Material for this task ::
_ _ _ _ _ _ _

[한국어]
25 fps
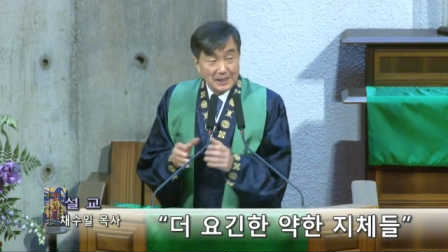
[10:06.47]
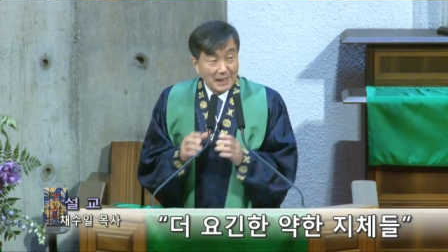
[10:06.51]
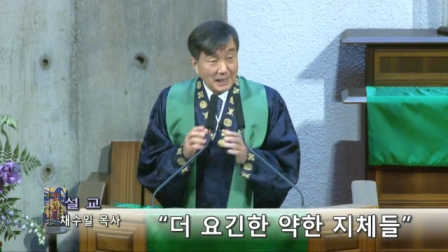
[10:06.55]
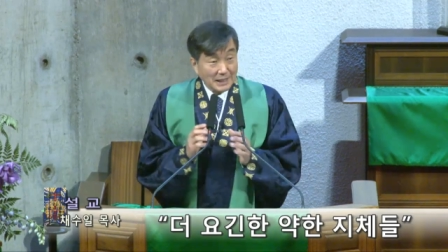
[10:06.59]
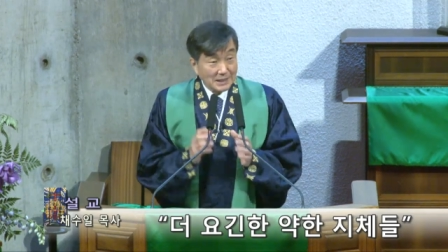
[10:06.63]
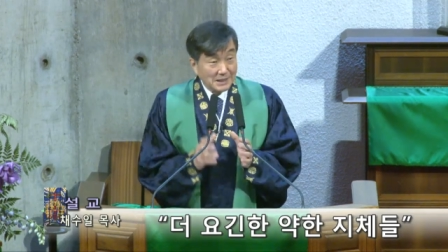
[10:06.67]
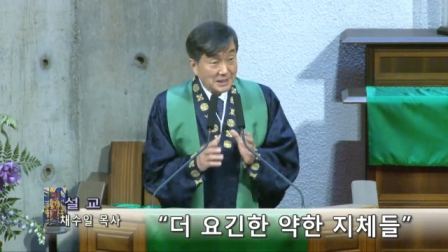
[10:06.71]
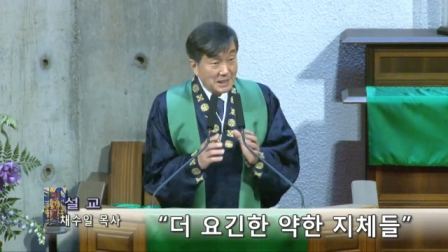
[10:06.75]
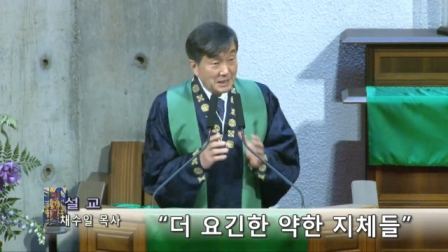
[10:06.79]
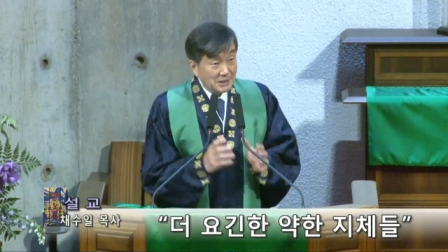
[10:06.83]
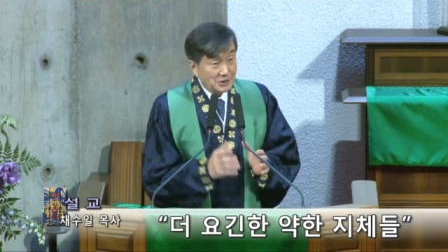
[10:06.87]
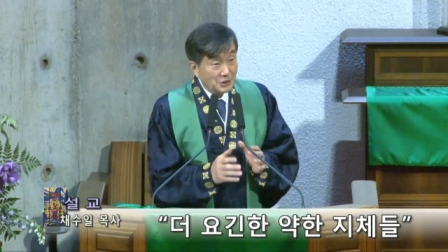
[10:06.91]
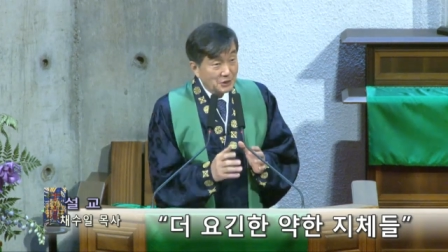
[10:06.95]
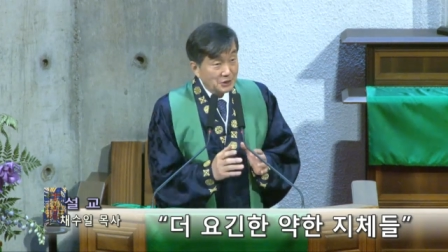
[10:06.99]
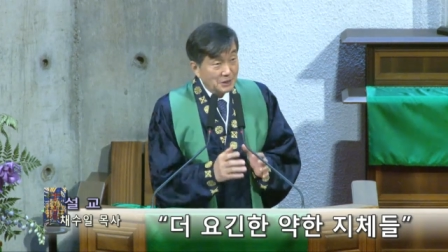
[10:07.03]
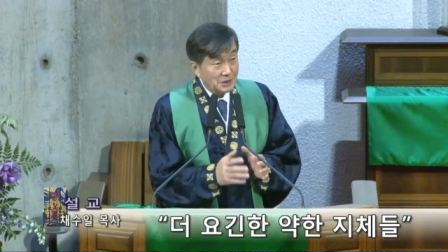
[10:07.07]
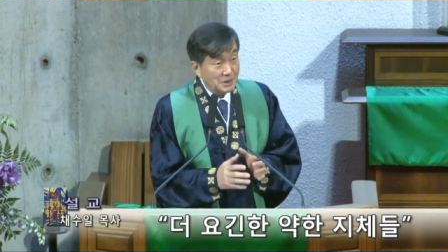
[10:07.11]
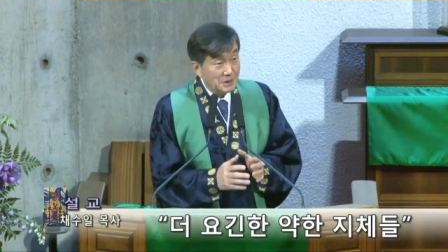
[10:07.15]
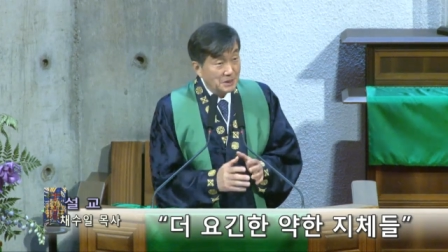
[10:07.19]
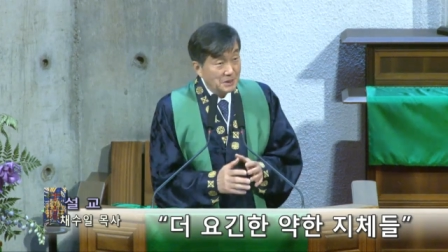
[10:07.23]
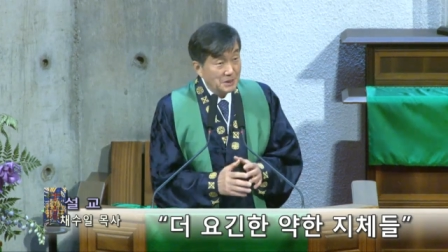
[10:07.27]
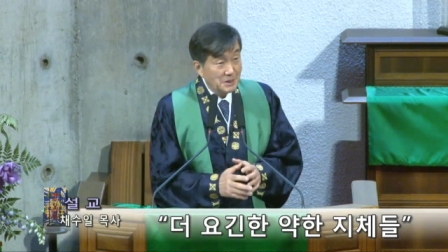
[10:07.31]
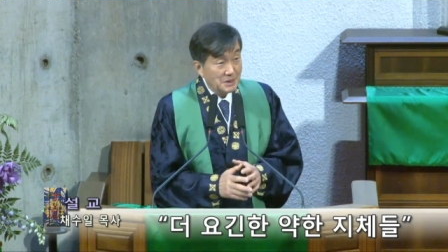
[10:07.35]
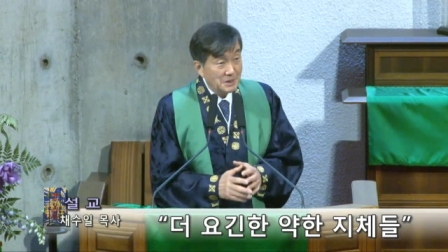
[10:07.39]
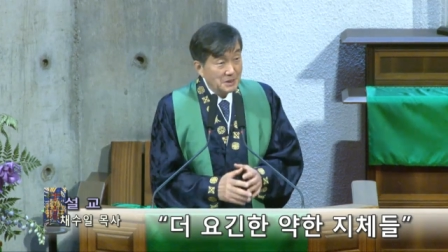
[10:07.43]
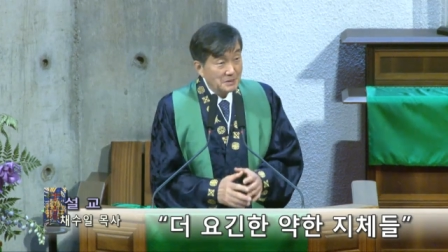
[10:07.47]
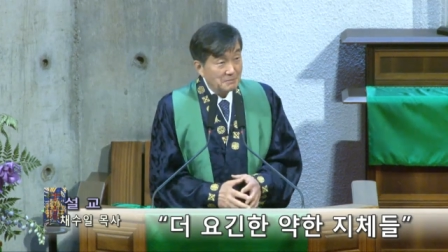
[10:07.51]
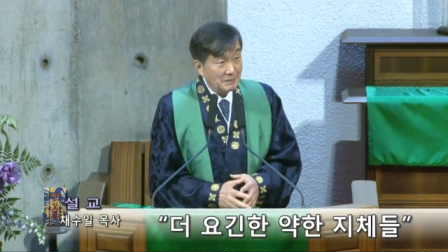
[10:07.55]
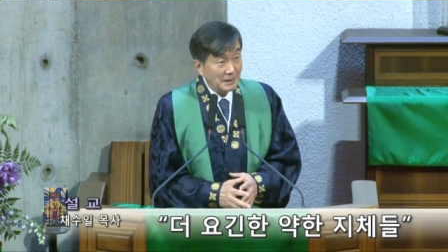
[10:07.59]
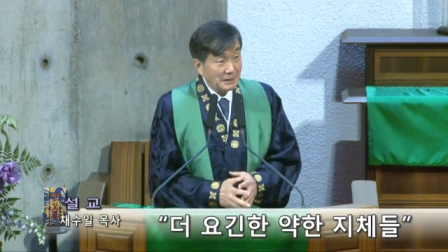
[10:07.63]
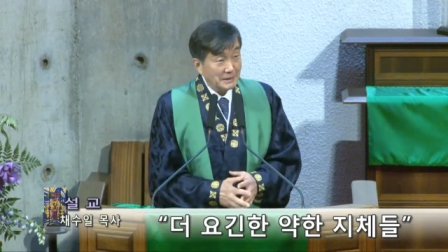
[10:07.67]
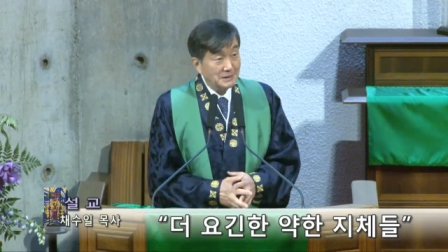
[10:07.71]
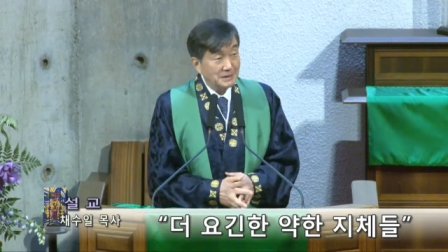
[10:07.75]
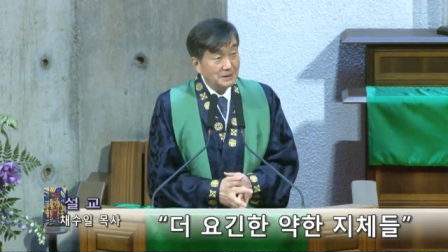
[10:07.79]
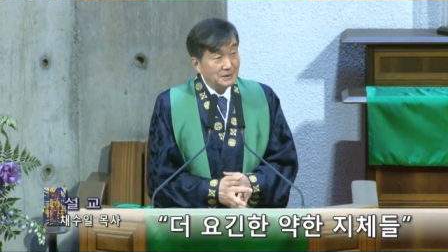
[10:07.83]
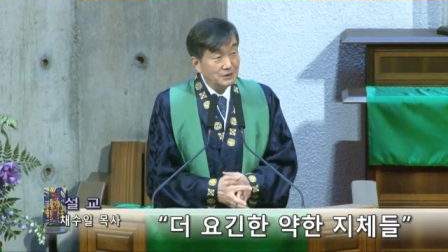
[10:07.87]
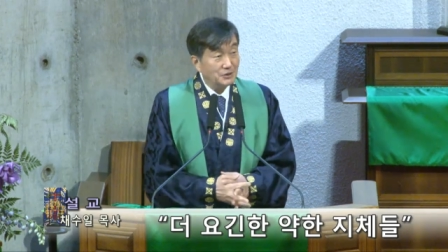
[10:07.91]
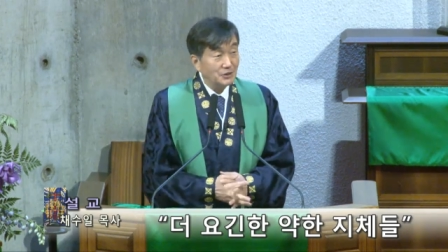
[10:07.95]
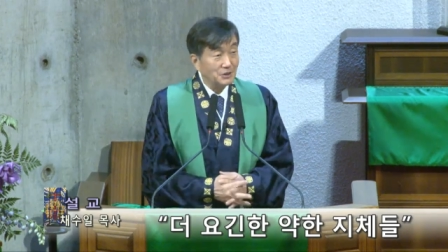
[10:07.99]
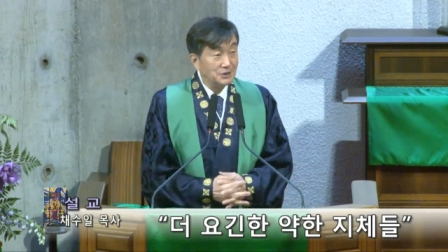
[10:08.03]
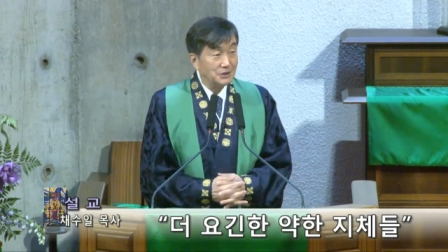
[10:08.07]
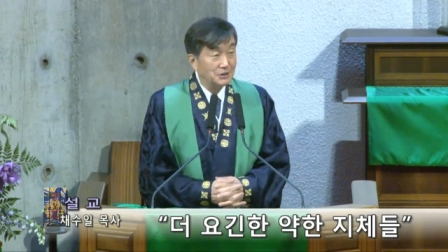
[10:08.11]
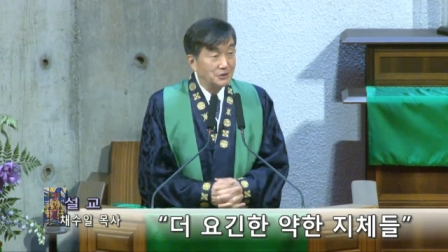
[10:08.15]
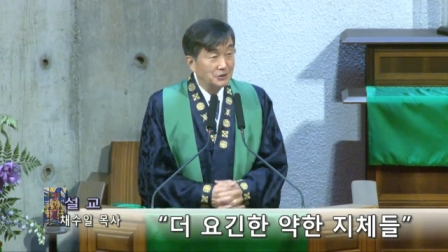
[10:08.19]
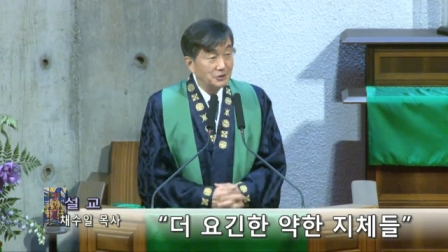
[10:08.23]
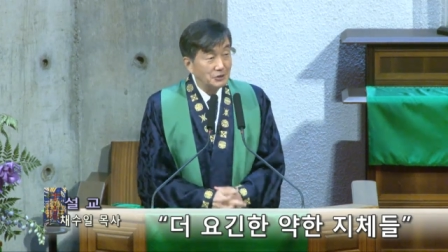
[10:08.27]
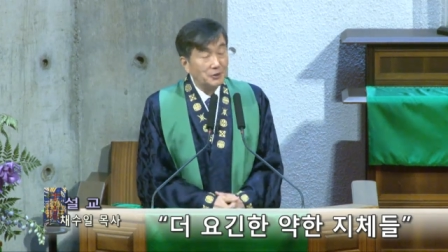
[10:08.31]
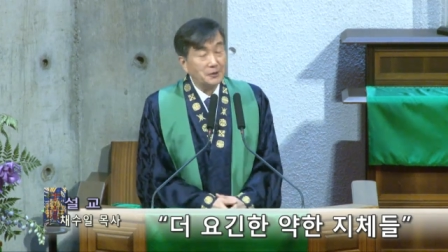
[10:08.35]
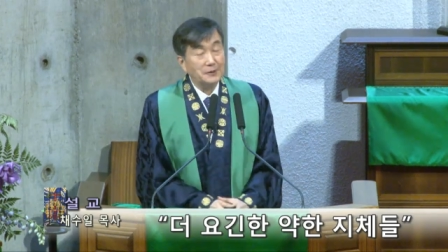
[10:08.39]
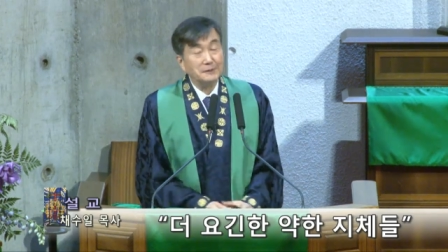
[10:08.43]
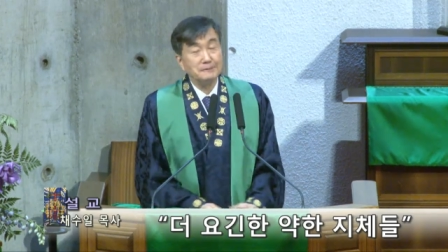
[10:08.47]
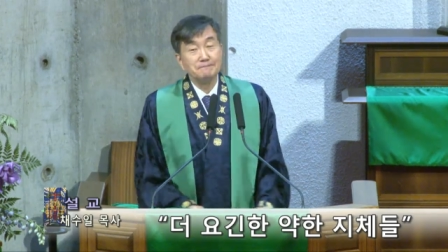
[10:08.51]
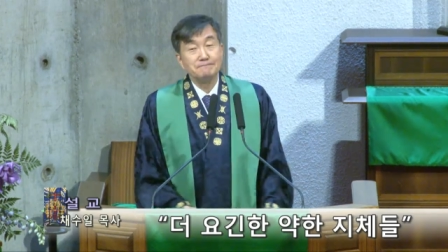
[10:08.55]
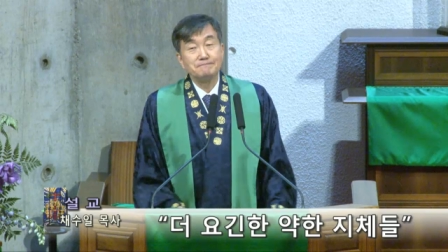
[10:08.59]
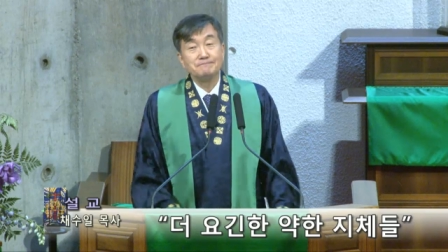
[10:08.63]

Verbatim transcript: 사전을 만든 것이죠.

_ _ _ _ _ _ _

What is needed :: Could you give back the full listing word for word, leaving out the images?

Task solution ::
[한국어]
25 fps
[10:06.47]
[10:06.51]
[10:06.55]
[10:06.59]
[10:06.63]
[10:06.67]
[10:06.71]
[10:06.75]
[10:06.79]
[10:06.83]
[10:06.87]
[10:06.91]
[10:06.95]
[10:06.99]
[10:07.03]
[10:07.07]
[10:07.11]
[10:07.15]
[10:07.19]
[10:07.23]
[10:07.27]
[10:07.31]
[10:07.35]
[10:07.39]
[10:07.43]
[10:07.47]
[10:07.51]
[10:07.55]
[10:07.59]
[10:07.63]
[10:07.67]
[10:07.71]
[10:07.75]
[10:07.79]
[10:07.83]
[10:07.87]
[10:07.91]
[10:07.95]
[10:07.99]
[10:08.03]
[10:08.07]
[10:08.11]
[10:08.15]
[10:08.19]
[10:08.23]
[10:08.27]
[10:08.31]
[10:08.35]
[10:08.39]
[10:08.43]
[10:08.47]
[10:08.51]
[10:08.55]
[10:08.59]
[10:08.63]

Verbatim transcript: 사전을 만든 것이죠.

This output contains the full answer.